Shrinking Soviet Orders of Battle

As the war progressed, the Soviets were no more immune than the Axis powers to shrinking manpower and equipment. Taking the new infantry order of battle for July 1942, standardised finally in December 1942, given in Zaloga and Ness’ (1998) Red Army Handbook, we have the following NQM mid-war orbat :

Divisional HQ & Signals.

Comd car (C3), signal truck or cart (C3), single figure NKVD (C1), 3 single fig recce (R1). There are now twice as many political officers and NCOs in a divisional HQ as regular officers and NCOs!

Infantry Regiment HQ x 3.

Comd + 82mm mortar + MMG if not at Bn level, anti-tank rifle (CS2-4). The 76mm regimental gun has shrunk to 4 per division  so is no longer a key equipment to model. I am currently (spring 2012) only modelling 2 regiments for regular battalions and 3 for guards divisions.
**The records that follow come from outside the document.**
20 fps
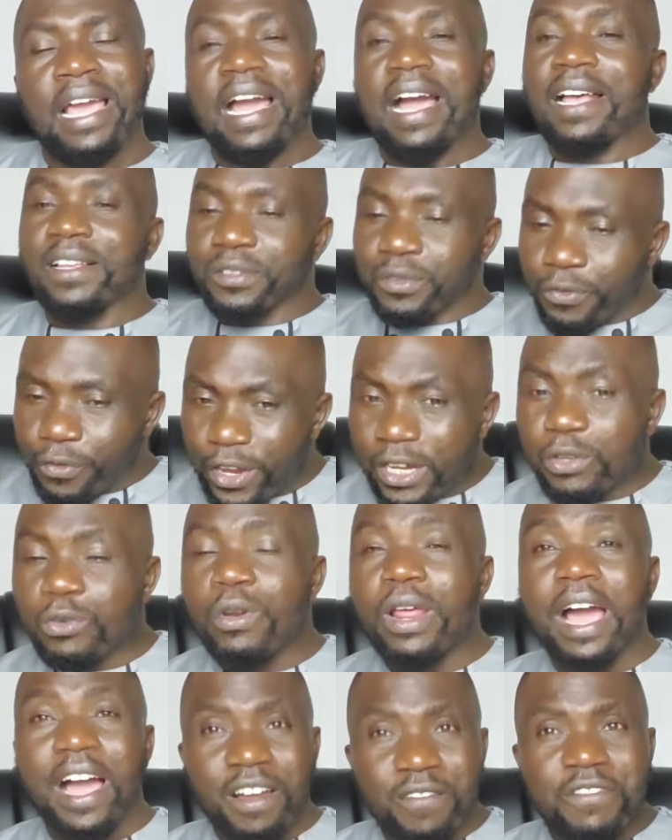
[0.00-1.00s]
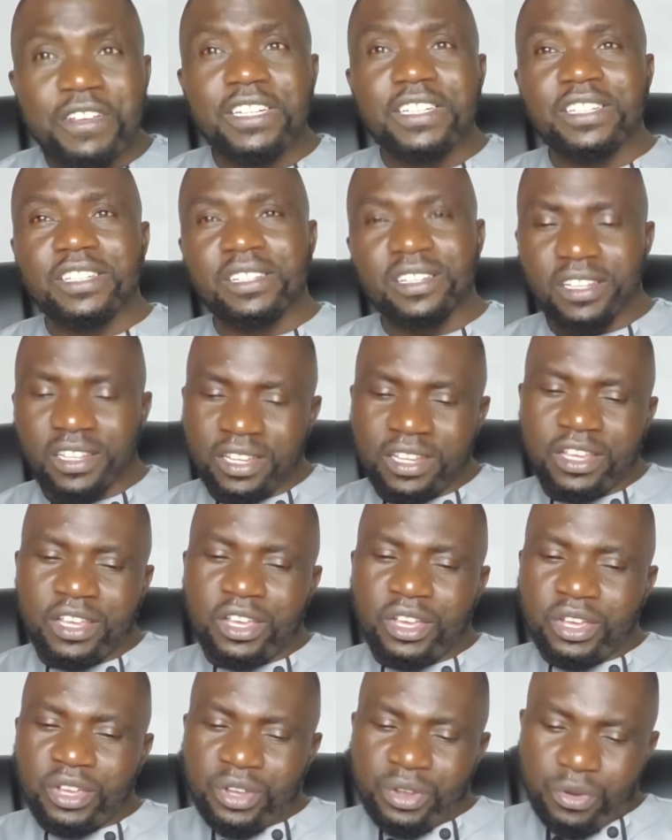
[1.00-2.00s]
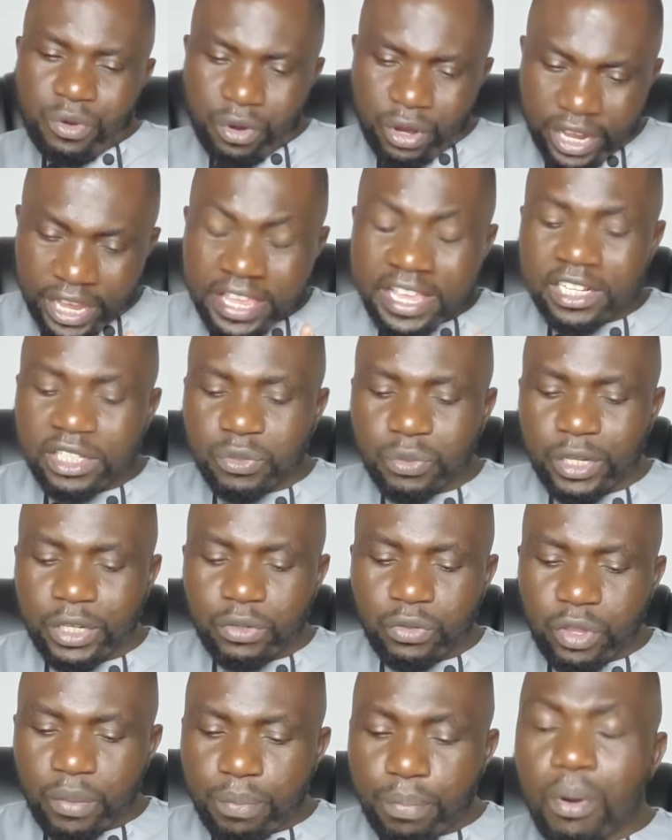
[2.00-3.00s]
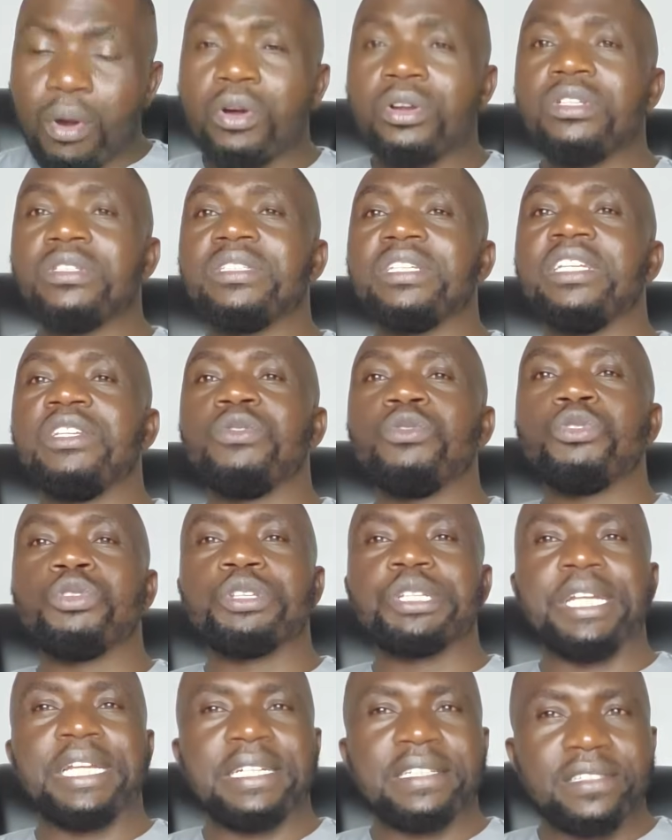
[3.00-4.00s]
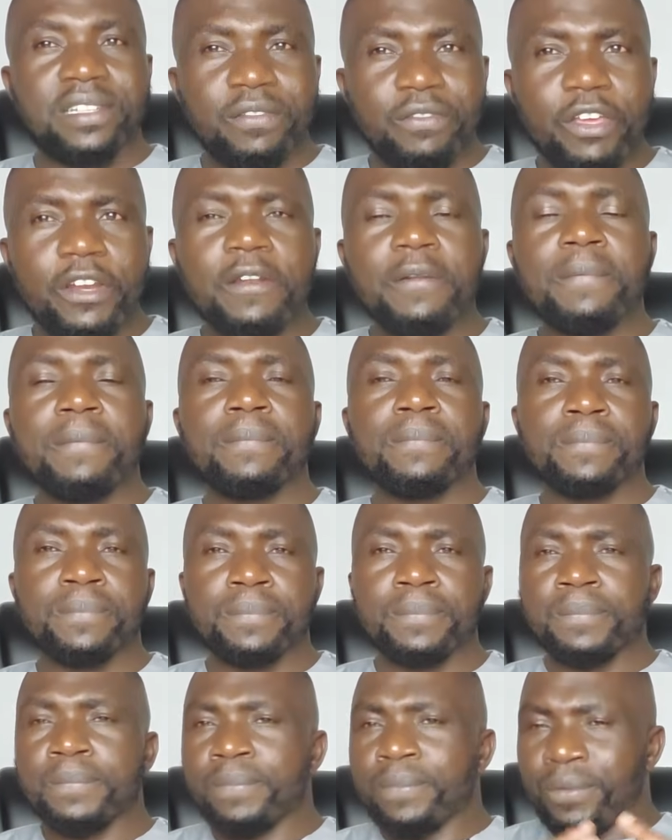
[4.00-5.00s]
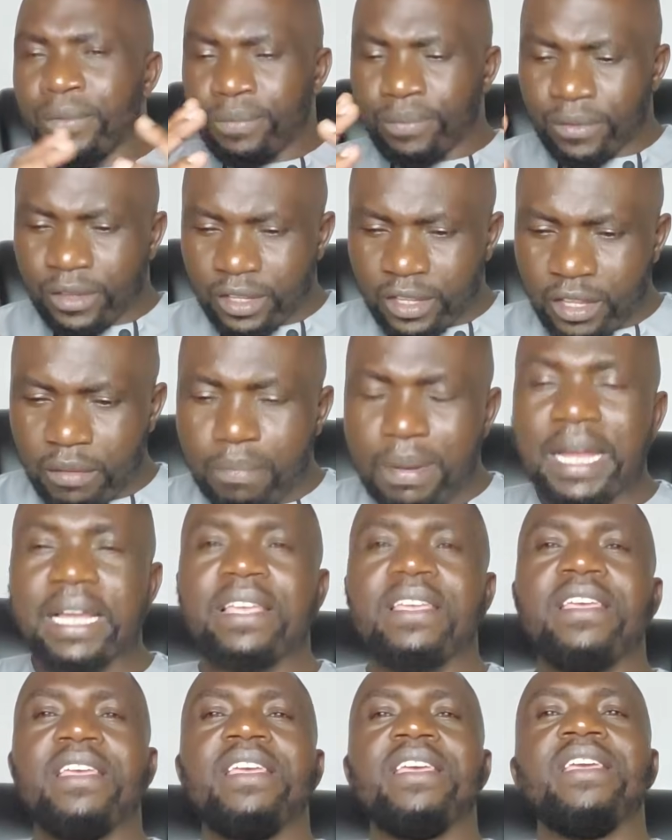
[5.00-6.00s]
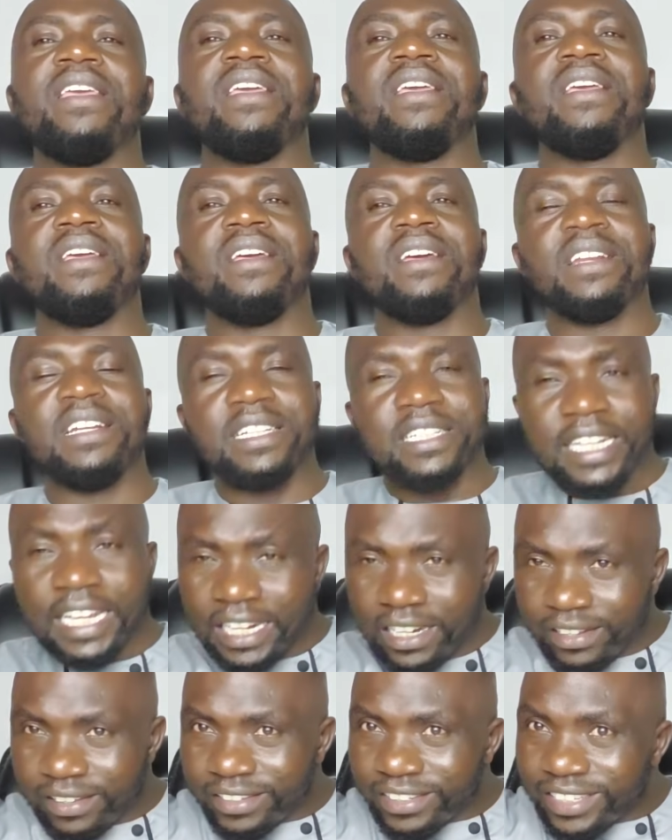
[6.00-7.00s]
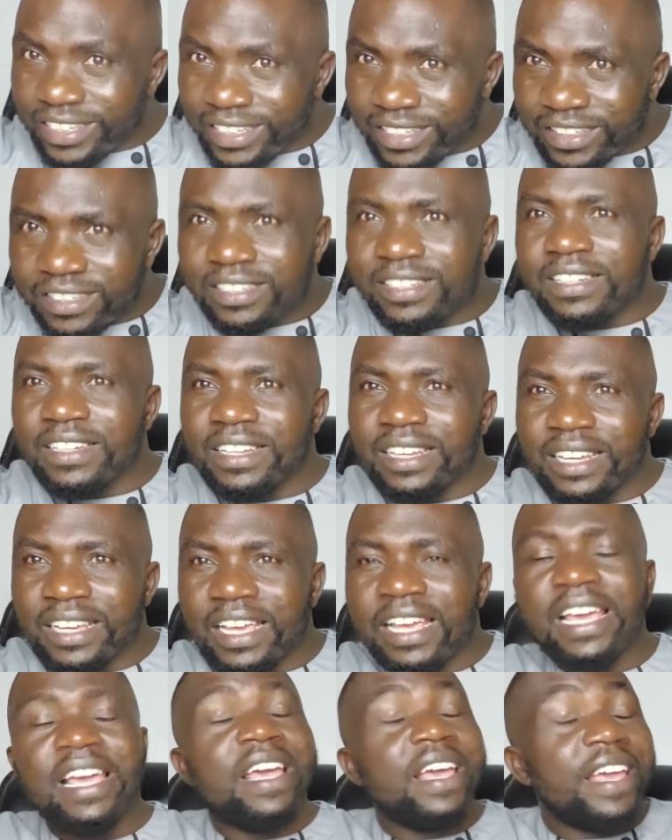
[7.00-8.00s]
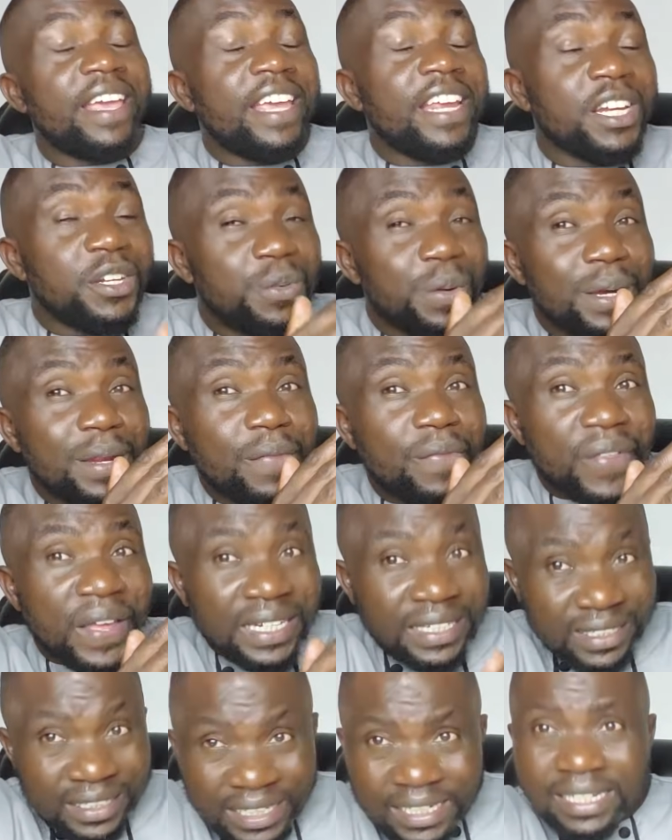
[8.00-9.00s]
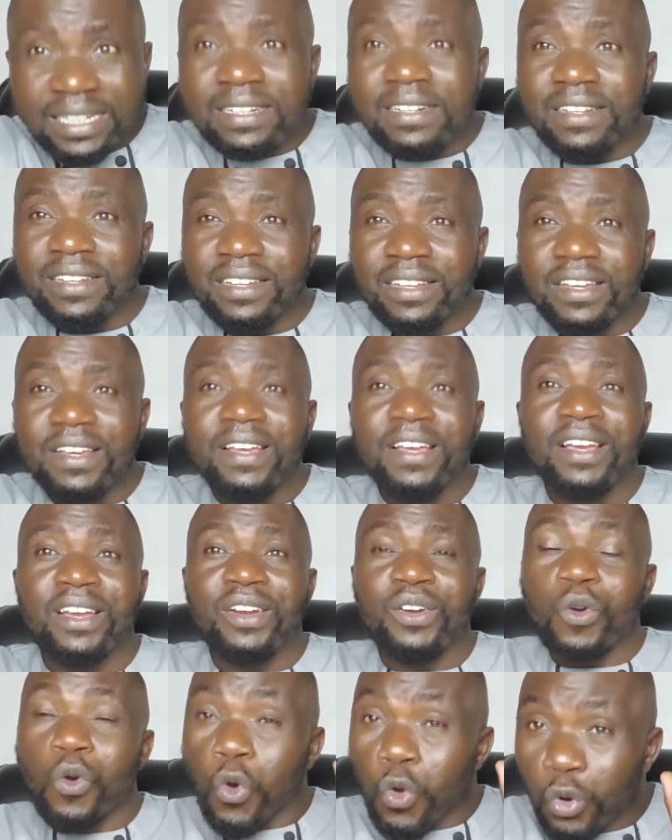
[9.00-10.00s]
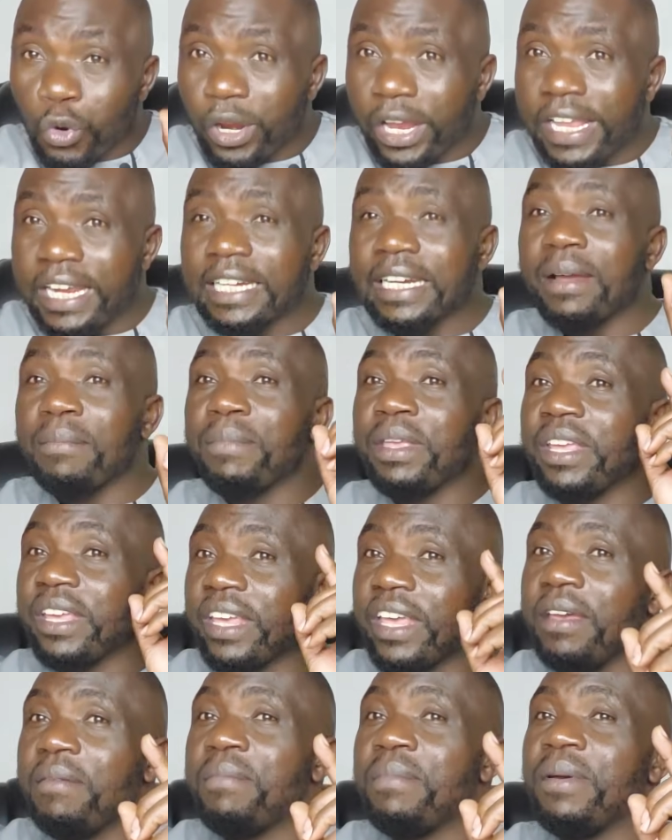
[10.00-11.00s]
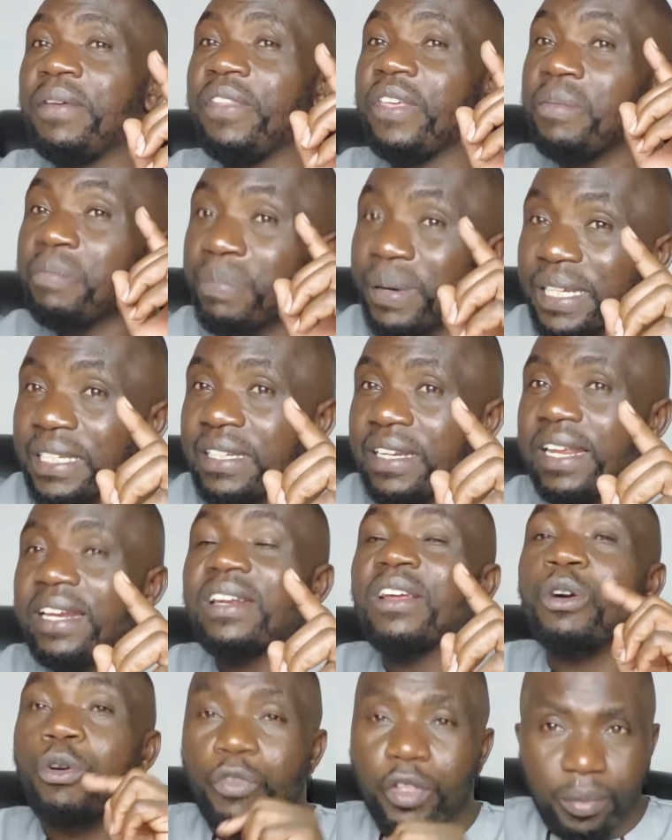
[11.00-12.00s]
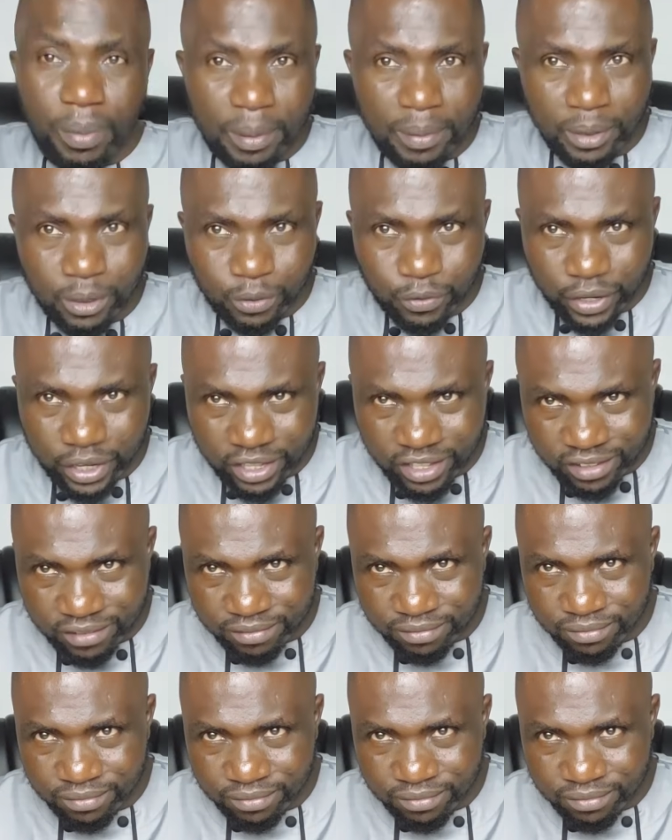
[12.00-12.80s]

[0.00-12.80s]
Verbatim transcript: As fate would have it, Kenyans went to the polls in 2007. Kibaki retained the seat. In 2013, Uhuru Kenyatta became the president of the Republic of Kenya.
Infantry Battalions x 6-9.

Comd + optional MMG (C1 or 2), 3 rifle (F3) . MMGs no longer always appear at this level and I have reduced Soviet battalions to 6 in a division unless it is a Guards Division. The blue trousers of the chaps below show that they have come from my cavalry division.

Field Artillery Regiment.

FOO (O1), 76mm div gun (S3) + two-horse limber (L3). Command staff are represented at divisional level.

Medium Machine Gun Battalion.

3 MMG (S3). If they do not appear at Bn level.

Anti-tank Battalion.

Anti-tank rifle (S3), 45mm anti-tank gun (S3) + truck or Komsolets limber (L3).
Regimental anti-tank weapons appear at this level. Command staff are represented at divisional level. the Soviets recognised, as did the Wehrmacht, that anti-tank weapons needed to be as mobile as possible. this is not to say that these guns were never horse-drawn.

Pioneer Bn.

2 Pioneer (E2). The lack of transport implies an assault pioneer role for these troops. Command staff are represented at divisional level.

Divisional services.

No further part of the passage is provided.